- [Provided material]

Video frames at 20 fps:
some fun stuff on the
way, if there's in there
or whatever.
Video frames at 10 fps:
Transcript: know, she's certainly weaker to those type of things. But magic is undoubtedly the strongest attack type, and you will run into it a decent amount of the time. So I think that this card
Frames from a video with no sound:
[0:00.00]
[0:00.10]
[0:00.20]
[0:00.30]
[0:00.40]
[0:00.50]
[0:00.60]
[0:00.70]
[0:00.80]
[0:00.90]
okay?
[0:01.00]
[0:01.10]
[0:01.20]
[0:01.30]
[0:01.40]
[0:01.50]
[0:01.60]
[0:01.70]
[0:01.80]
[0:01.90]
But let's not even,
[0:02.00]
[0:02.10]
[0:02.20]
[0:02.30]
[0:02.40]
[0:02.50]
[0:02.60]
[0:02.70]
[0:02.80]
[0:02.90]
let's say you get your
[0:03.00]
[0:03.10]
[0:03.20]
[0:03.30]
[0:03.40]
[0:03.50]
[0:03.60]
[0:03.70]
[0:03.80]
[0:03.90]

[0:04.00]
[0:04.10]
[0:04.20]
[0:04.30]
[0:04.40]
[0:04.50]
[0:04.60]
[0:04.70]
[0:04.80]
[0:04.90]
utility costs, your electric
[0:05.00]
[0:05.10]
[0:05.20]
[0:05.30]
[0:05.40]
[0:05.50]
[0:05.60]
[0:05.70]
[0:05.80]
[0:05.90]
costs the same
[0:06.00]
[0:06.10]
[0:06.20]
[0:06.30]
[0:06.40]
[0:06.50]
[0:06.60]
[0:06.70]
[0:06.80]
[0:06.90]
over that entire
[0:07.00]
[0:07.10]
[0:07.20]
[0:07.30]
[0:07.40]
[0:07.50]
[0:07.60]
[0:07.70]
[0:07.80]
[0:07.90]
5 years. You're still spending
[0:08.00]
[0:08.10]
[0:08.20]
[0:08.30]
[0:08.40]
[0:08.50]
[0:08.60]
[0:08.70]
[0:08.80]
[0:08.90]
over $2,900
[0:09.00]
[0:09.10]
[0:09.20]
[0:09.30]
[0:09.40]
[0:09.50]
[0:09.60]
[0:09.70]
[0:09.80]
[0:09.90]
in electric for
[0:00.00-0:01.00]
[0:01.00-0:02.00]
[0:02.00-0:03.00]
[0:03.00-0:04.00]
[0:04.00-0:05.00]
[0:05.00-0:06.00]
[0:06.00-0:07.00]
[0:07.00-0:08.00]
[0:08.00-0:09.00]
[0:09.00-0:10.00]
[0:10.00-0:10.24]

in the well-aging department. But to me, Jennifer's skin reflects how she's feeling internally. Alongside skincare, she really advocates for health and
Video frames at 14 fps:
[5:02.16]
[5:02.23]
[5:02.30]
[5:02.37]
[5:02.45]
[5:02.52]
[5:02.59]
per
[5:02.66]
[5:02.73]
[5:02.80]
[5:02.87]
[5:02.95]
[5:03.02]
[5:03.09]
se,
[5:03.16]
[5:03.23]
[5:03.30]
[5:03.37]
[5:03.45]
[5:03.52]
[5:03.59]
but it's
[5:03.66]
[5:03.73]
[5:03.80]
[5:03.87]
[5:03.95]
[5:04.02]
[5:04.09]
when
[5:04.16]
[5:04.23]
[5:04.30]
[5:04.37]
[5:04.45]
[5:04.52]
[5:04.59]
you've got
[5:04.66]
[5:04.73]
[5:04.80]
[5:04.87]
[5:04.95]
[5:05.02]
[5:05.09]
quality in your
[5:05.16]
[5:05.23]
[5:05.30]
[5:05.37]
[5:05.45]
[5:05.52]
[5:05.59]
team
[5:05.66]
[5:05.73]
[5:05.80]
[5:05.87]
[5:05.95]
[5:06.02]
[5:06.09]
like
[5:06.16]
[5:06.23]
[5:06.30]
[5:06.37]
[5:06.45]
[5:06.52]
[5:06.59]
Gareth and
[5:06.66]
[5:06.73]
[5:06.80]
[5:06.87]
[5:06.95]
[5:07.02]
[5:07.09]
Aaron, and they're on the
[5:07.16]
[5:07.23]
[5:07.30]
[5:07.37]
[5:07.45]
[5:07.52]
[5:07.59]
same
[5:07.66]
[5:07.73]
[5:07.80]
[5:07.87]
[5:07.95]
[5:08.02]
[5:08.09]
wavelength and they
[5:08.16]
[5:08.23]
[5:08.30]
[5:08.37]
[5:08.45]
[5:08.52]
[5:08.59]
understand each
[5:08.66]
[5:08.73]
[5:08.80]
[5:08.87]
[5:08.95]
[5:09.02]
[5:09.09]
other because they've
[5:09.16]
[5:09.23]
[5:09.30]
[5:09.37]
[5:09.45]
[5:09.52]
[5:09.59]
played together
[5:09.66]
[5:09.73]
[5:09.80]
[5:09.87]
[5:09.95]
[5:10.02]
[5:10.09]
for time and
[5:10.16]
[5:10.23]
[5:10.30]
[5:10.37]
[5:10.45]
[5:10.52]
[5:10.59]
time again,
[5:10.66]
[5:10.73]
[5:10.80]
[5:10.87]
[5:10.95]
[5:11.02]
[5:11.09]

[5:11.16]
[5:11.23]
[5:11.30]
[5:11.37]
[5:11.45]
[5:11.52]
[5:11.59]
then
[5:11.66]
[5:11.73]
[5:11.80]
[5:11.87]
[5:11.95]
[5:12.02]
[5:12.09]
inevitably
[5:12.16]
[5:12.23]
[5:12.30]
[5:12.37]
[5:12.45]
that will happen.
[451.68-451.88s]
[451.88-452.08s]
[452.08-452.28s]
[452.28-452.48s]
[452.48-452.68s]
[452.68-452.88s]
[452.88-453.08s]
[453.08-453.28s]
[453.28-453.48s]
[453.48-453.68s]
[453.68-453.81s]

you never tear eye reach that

- [What is expected]
Each record above is to be returned verbatim.

- [Answer box]
Video frames at 20 fps:
some fun stuff on the
way, if there's in there
or whatever.
Video frames at 10 fps:
Transcript: know, she's certainly weaker to those type of things. But magic is undoubtedly the strongest attack type, and you will run into it a decent amount of the time. So I think that this card
Frames from a video with no sound:
[0:00.00]
[0:00.10]
[0:00.20]
[0:00.30]
[0:00.40]
[0:00.50]
[0:00.60]
[0:00.70]
[0:00.80]
[0:00.90]
okay?
[0:01.00]
[0:01.10]
[0:01.20]
[0:01.30]
[0:01.40]
[0:01.50]
[0:01.60]
[0:01.70]
[0:01.80]
[0:01.90]
But let's not even,
[0:02.00]
[0:02.10]
[0:02.20]
[0:02.30]
[0:02.40]
[0:02.50]
[0:02.60]
[0:02.70]
[0:02.80]
[0:02.90]
let's say you get your
[0:03.00]
[0:03.10]
[0:03.20]
[0:03.30]
[0:03.40]
[0:03.50]
[0:03.60]
[0:03.70]
[0:03.80]
[0:03.90]

[0:04.00]
[0:04.10]
[0:04.20]
[0:04.30]
[0:04.40]
[0:04.50]
[0:04.60]
[0:04.70]
[0:04.80]
[0:04.90]
utility costs, your electric
[0:05.00]
[0:05.10]
[0:05.20]
[0:05.30]
[0:05.40]
[0:05.50]
[0:05.60]
[0:05.70]
[0:05.80]
[0:05.90]
costs the same
[0:06.00]
[0:06.10]
[0:06.20]
[0:06.30]
[0:06.40]
[0:06.50]
[0:06.60]
[0:06.70]
[0:06.80]
[0:06.90]
over that entire
[0:07.00]
[0:07.10]
[0:07.20]
[0:07.30]
[0:07.40]
[0:07.50]
[0:07.60]
[0:07.70]
[0:07.80]
[0:07.90]
5 years. You're still spending
[0:08.00]
[0:08.10]
[0:08.20]
[0:08.30]
[0:08.40]
[0:08.50]
[0:08.60]
[0:08.70]
[0:08.80]
[0:08.90]
over $2,900
[0:09.00]
[0:09.10]
[0:09.20]
[0:09.30]
[0:09.40]
[0:09.50]
[0:09.60]
[0:09.70]
[0:09.80]
[0:09.90]
in electric for
[0:00.00-0:01.00]
[0:01.00-0:02.00]
[0:02.00-0:03.00]
[0:03.00-0:04.00]
[0:04.00-0:05.00]
[0:05.00-0:06.00]
[0:06.00-0:07.00]
[0:07.00-0:08.00]
[0:08.00-0:09.00]
[0:09.00-0:10.00]
[0:10.00-0:10.24]

in the well-aging department. But to me, Jennifer's skin reflects how she's feeling internally. Alongside skincare, she really advocates for health and
Video frames at 14 fps:
[5:02.16]
[5:02.23]
[5:02.30]
[5:02.37]
[5:02.45]
[5:02.52]
[5:02.59]
per
[5:02.66]
[5:02.73]
[5:02.80]
[5:02.87]
[5:02.95]
[5:03.02]
[5:03.09]
se,
[5:03.16]
[5:03.23]
[5:03.30]
[5:03.37]
[5:03.45]
[5:03.52]
[5:03.59]
but it's
[5:03.66]
[5:03.73]
[5:03.80]
[5:03.87]
[5:03.95]
[5:04.02]
[5:04.09]
when
[5:04.16]
[5:04.23]
[5:04.30]
[5:04.37]
[5:04.45]
[5:04.52]
[5:04.59]
you've got
[5:04.66]
[5:04.73]
[5:04.80]
[5:04.87]
[5:04.95]
[5:05.02]
[5:05.09]
quality in your
[5:05.16]
[5:05.23]
[5:05.30]
[5:05.37]
[5:05.45]
[5:05.52]
[5:05.59]
team
[5:05.66]
[5:05.73]
[5:05.80]
[5:05.87]
[5:05.95]
[5:06.02]
[5:06.09]
like
[5:06.16]
[5:06.23]
[5:06.30]
[5:06.37]
[5:06.45]
[5:06.52]
[5:06.59]
Gareth and
[5:06.66]
[5:06.73]
[5:06.80]
[5:06.87]
[5:06.95]
[5:07.02]
[5:07.09]
Aaron, and they're on the
[5:07.16]
[5:07.23]
[5:07.30]
[5:07.37]
[5:07.45]
[5:07.52]
[5:07.59]
same
[5:07.66]
[5:07.73]
[5:07.80]
[5:07.87]
[5:07.95]
[5:08.02]
[5:08.09]
wavelength and they
[5:08.16]
[5:08.23]
[5:08.30]
[5:08.37]
[5:08.45]
[5:08.52]
[5:08.59]
understand each
[5:08.66]
[5:08.73]
[5:08.80]
[5:08.87]
[5:08.95]
[5:09.02]
[5:09.09]
other because they've
[5:09.16]
[5:09.23]
[5:09.30]
[5:09.37]
[5:09.45]
[5:09.52]
[5:09.59]
played together
[5:09.66]
[5:09.73]
[5:09.80]
[5:09.87]
[5:09.95]
[5:10.02]
[5:10.09]
for time and
[5:10.16]
[5:10.23]
[5:10.30]
[5:10.37]
[5:10.45]
[5:10.52]
[5:10.59]
time again,
[5:10.66]
[5:10.73]
[5:10.80]
[5:10.87]
[5:10.95]
[5:11.02]
[5:11.09]

[5:11.16]
[5:11.23]
[5:11.30]
[5:11.37]
[5:11.45]
[5:11.52]
[5:11.59]
then
[5:11.66]
[5:11.73]
[5:11.80]
[5:11.87]
[5:11.95]
[5:12.02]
[5:12.09]
inevitably
[5:12.16]
[5:12.23]
[5:12.30]
[5:12.37]
[5:12.45]
that will happen.
[451.68-451.88s]
[451.88-452.08s]
[452.08-452.28s]
[452.28-452.48s]
[452.48-452.68s]
[452.68-452.88s]
[452.88-453.08s]
[453.08-453.28s]
[453.28-453.48s]
[453.48-453.68s]
[453.68-453.81s]

you never tear eye reach that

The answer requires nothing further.